Spanish telco Cellnex has reportedly hired JPMorgan as an advisor ahead of a potential sale of its Swiss tower subsidiary.

As reported by Spanish newspaper Expansión, Cellnex is keen to explore a full sale of its Swiss unit, which could bring in as much as €1.5 billion ($1.53bn).

Towers
– Getty Images

Reports of a sale follow a number of high-profile deals made by Cellnex in the last year.

Cellnex owns 72 percent of its stake in the Swiss unit, while the remainder is owned by Swiss Life Asset Managers.

The company manages around 6,000 radio sites, including towers across rural and urban areas.
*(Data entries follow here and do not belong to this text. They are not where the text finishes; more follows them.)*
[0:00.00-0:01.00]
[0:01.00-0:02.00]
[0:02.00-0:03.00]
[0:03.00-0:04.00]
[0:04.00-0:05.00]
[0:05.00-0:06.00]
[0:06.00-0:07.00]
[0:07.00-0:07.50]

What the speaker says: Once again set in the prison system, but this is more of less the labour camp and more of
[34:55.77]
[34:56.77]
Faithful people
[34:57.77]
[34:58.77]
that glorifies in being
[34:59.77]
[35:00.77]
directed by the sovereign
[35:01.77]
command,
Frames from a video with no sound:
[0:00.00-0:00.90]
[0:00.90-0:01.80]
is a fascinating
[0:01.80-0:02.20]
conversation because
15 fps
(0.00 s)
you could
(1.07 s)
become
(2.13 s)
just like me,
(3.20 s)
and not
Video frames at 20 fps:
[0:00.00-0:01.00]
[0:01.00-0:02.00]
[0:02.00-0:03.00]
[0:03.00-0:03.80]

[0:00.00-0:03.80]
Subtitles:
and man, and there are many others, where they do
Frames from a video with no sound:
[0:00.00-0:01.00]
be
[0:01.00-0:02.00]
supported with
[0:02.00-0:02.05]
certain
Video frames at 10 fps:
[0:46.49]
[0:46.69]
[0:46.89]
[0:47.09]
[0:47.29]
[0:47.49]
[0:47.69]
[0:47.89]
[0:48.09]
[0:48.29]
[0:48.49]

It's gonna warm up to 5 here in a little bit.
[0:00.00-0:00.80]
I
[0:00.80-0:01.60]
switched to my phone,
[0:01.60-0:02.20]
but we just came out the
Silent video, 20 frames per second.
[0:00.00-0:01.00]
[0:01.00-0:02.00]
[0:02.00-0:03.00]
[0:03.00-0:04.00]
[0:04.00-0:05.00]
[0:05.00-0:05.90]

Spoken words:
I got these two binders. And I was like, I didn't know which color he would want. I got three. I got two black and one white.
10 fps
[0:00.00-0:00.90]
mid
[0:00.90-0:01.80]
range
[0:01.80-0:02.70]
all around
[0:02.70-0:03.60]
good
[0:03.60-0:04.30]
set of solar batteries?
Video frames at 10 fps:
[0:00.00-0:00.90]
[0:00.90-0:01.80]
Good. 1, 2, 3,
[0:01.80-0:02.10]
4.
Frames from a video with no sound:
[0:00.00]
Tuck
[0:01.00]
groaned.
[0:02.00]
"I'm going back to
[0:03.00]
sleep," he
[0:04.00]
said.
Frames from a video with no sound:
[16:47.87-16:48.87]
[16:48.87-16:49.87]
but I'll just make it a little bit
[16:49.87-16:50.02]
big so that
Cellnex entered the Swiss market back in 2017, when it acquired Sunrise subsidiary, Swiss Towers, for €430 million ($440m). It acquired the tower company as part of a consortium with Deutsche Telekom Capital Partners (DTCP) and Swiss Life Asset Managers.

Just last month, the company sold its Austrian tower unit to a consortium comprised of Vauban Infrastructure Partners, EDF Invest, and MEAG for €803 million ($821m).

In March, it agreed to sell its Irish unit to Phoenix Tower International (PTI) for €971m ($993m). That deal is currently being probed by Irish regulators.

The company was also linked with a sale of its Polish business operations earlier this year, in a deal valuing the assets at €3 billion ($3.07bn) excluding debt. Cellnex was also reported to be interested in a sale of its French data center unit in September.

Last year, Cellnex agreed to sell a 49 percent stake in its Sweden and Denmark subsidiaries to Stonepeak for €730 million ($746m).

Cellnex currently manages a portfolio of around 130,000 sites – including planned roll-outs up to 2030 – in 12 European countries.